If you were given a magic formula for reducing stress or frustration, would you use it?
Many of us set New Year’s resolutions on something we “wish” would happen instead of giving thought to what caused us tension or joy in previous years. As you consider new business goals for the future, first you need to know where you’ve been.
Before you look ahead, it’s important to look back.
When business coach Darlene Hawley first started her company, she was laser-focused on the future, visualizing where she wanted to be ten years down the road.
“I wasn’t spending the time looking at what went really well for the year I was just finishing,” Hawley says.
Hawley later realized that spending more time debriefing the past could better position and motivate her for the future.
“Adding that [past reflection] to the strategic planning process was huge, because we need to celebrate,” Hawley says. “When we celebrate those wins, that’s what inspires us to take action going forward.”
Hawley is doing this herself as she prepares for a new year:
“Right now, I’m looking at what 2019 looked like—what went well, what didn’t go so great . . . what would I change to make it better for 2020?” she said.
As you consider a new year and a new decade, do you want to see measurable progress in your professional life? Here are four strategies for building that momentum.
As you work from reflection, build goals based on what was most rewarding or painful last year.
Goals should have meaningful outcomes because 93 percent of people struggle to turn goals into tangible action steps if the destination is not personally motivating.
Start with goals that are high on your priority list. Then, break your master list into the top 3-5 overall objectives. Write down why goals are important to you, how you will measure progress, and what strategies you will use to achieve them.
Once you’ve planned the work, it’s time to work the plan.

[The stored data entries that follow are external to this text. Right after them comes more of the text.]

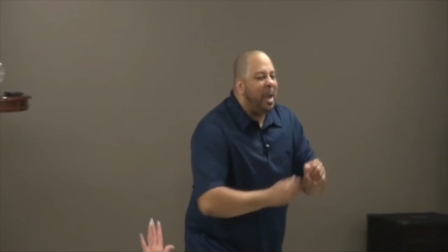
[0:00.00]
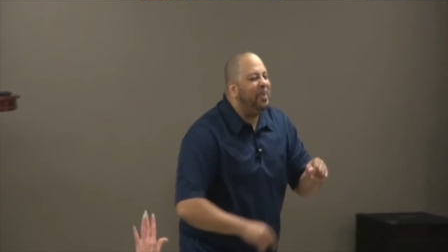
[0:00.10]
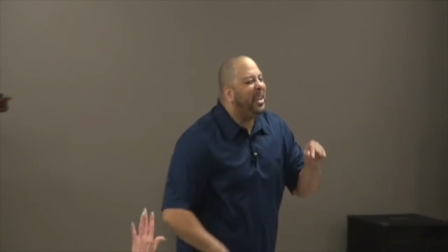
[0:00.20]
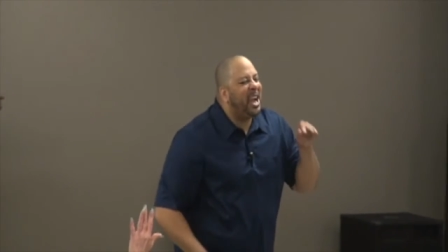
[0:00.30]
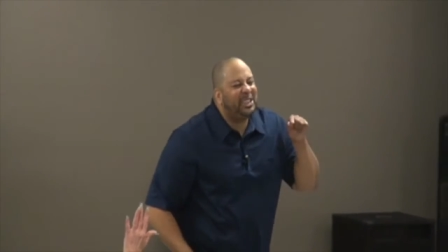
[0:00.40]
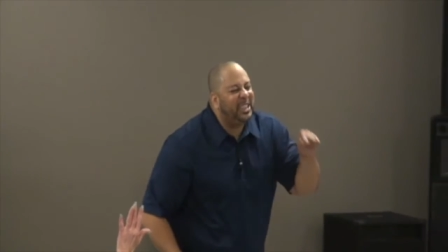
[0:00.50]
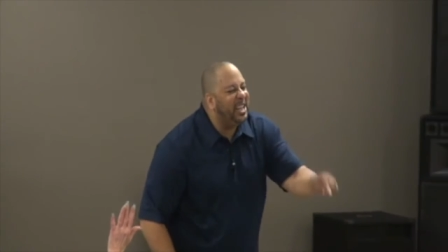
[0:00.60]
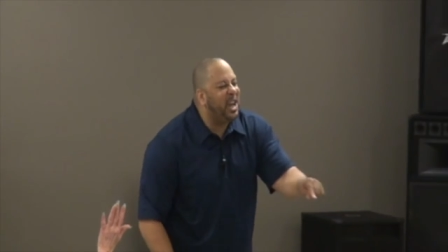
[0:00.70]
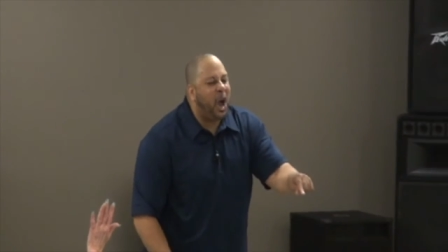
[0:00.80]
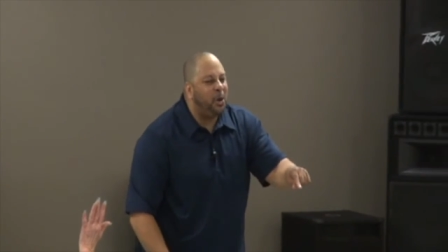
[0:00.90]
And because she
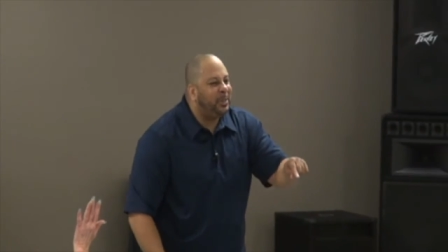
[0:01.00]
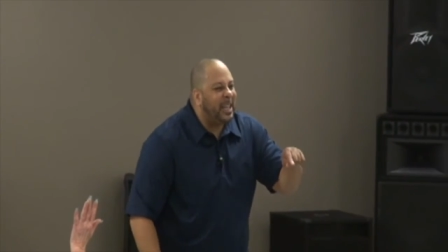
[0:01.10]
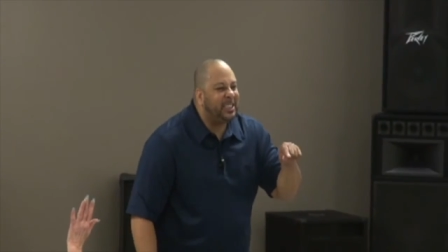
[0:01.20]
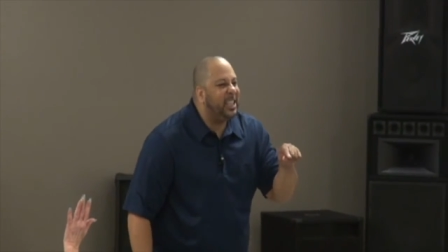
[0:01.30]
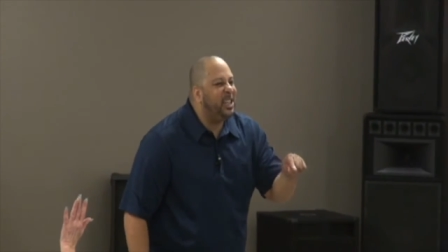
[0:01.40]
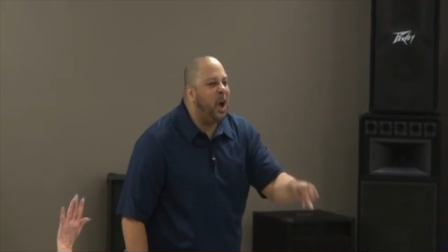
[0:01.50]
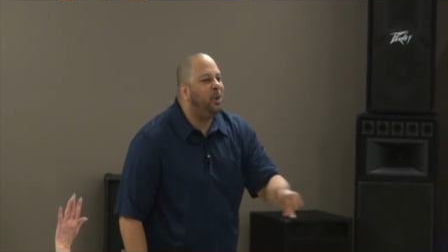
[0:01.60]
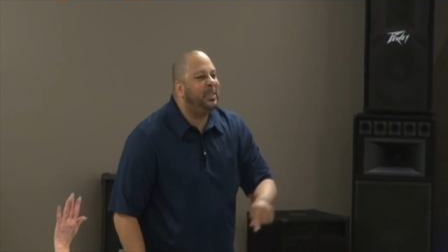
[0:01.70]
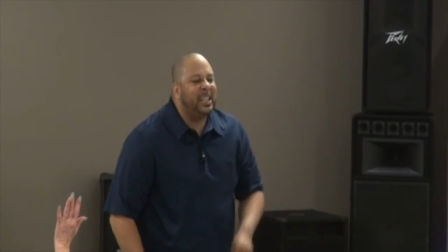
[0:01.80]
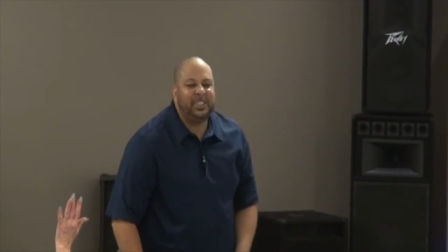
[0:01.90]
knows that she
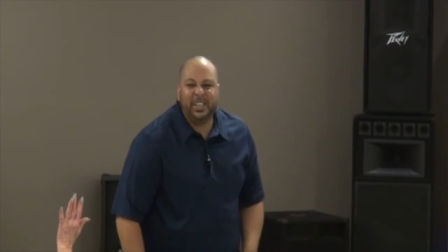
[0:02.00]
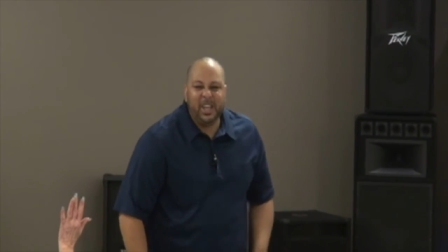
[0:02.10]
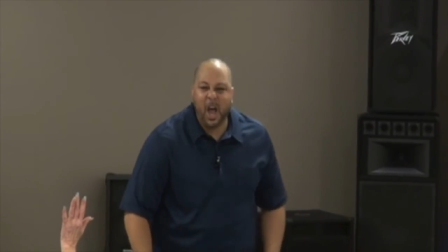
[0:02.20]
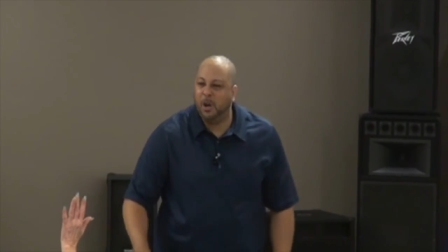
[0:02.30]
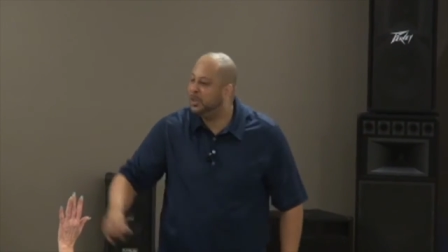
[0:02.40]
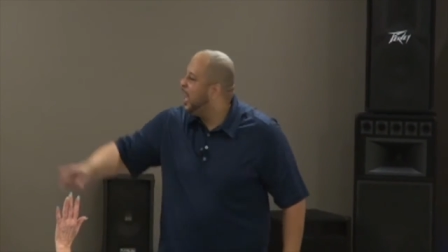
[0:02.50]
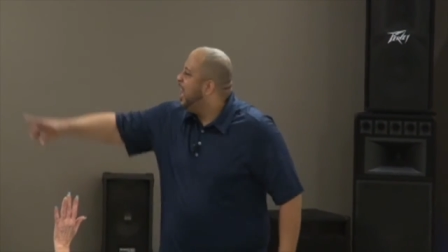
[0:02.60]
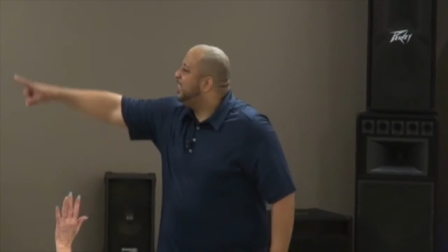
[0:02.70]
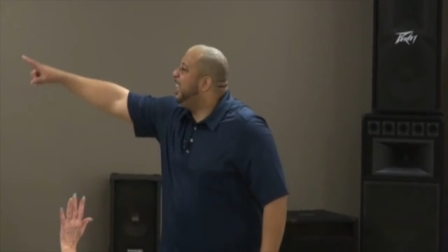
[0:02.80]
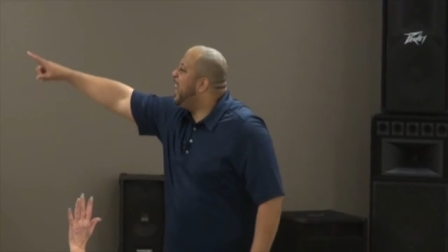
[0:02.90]
knows that she knows,
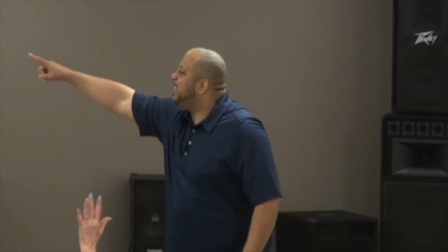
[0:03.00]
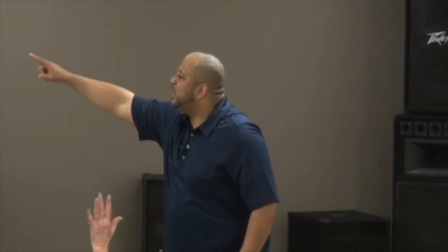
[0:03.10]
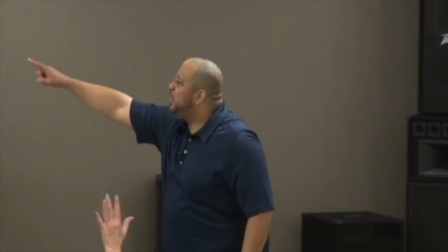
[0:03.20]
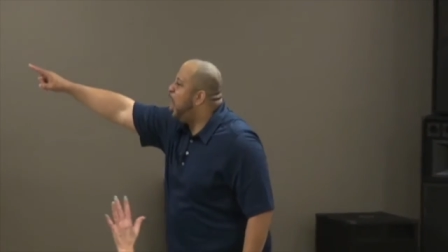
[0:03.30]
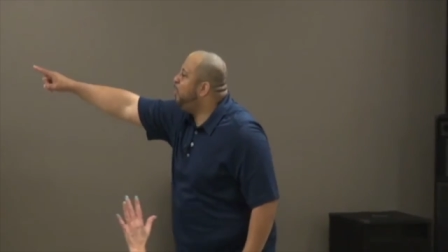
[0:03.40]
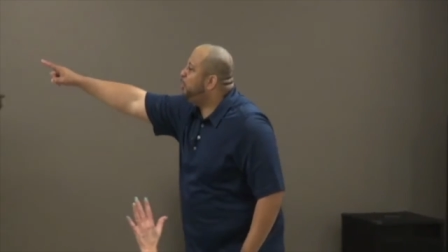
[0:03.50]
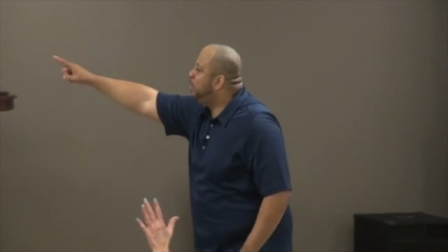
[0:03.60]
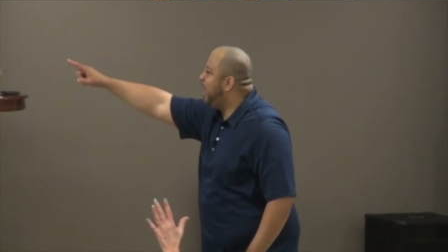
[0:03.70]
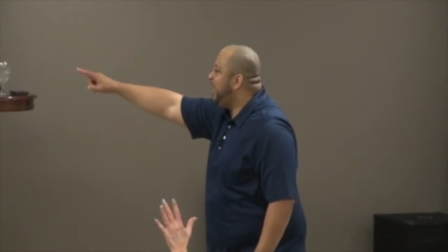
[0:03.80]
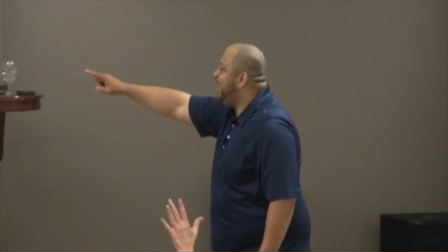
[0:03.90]
she doesn't go
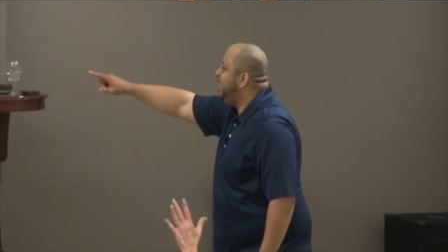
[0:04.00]
through any of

Sometimes we get so focused on outcomes that we forget the individual steps in the process. When drafting long-term goals, assign specific, time-bound “mini-wins” to achieve along the way. This is your road map to executing a plan as smoothly as possible.
Whether it’s a book club or a cardio-training group, humans are much more likely to achieve goals in community.

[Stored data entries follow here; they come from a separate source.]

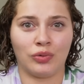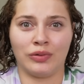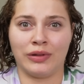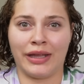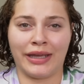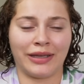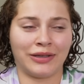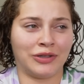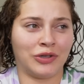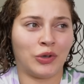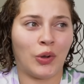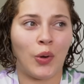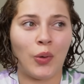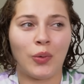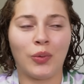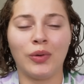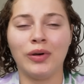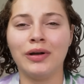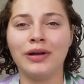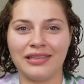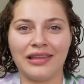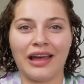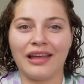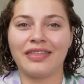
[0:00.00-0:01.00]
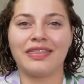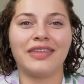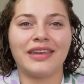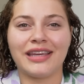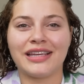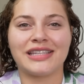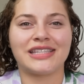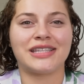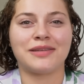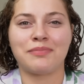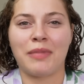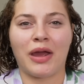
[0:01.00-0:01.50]
Like no, nothing
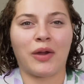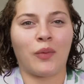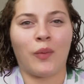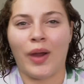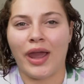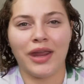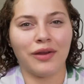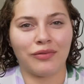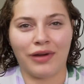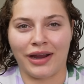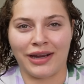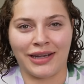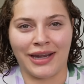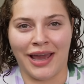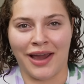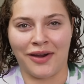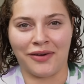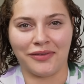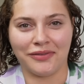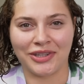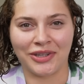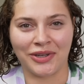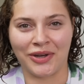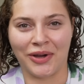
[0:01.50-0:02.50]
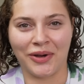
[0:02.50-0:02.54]
is in my way right now, you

Working toward professional goals in isolation lowers accountability and drains your energy. It’s important to share your goals with others, to find a mentor or peer group to meet with frequently, or to give everyone on your team a blueprint so you can track progress collectively.
Tell people why your goals are personally motivating and look for opportunities to solicit the feedback, advice, or encouragement of others.
Finally, while you are looking back, take time to visualize what it would be like to succeed in the future.
What pain point would you like to alleviate? What benefits would you enjoy with your family, your finances, or in achieving a life-long dream?
Whether you put pictures of vacation destinations in your closet or select a “splurge item” you would buy if you hit a sales goal, visualizing positive outcomes can raise energy levels and build your confidence.
In fact, numerous sports studies have shown that mental practice (through visualization) can be as effective as real practice. In other words, you can develop and reinforce real skills by visualizing yourself practicing them!
2020 is a year of possibilities. With reflection, teamwork, and visualization, you can be motivated by creative solutions and do the work necessary to bring your professional goals to life!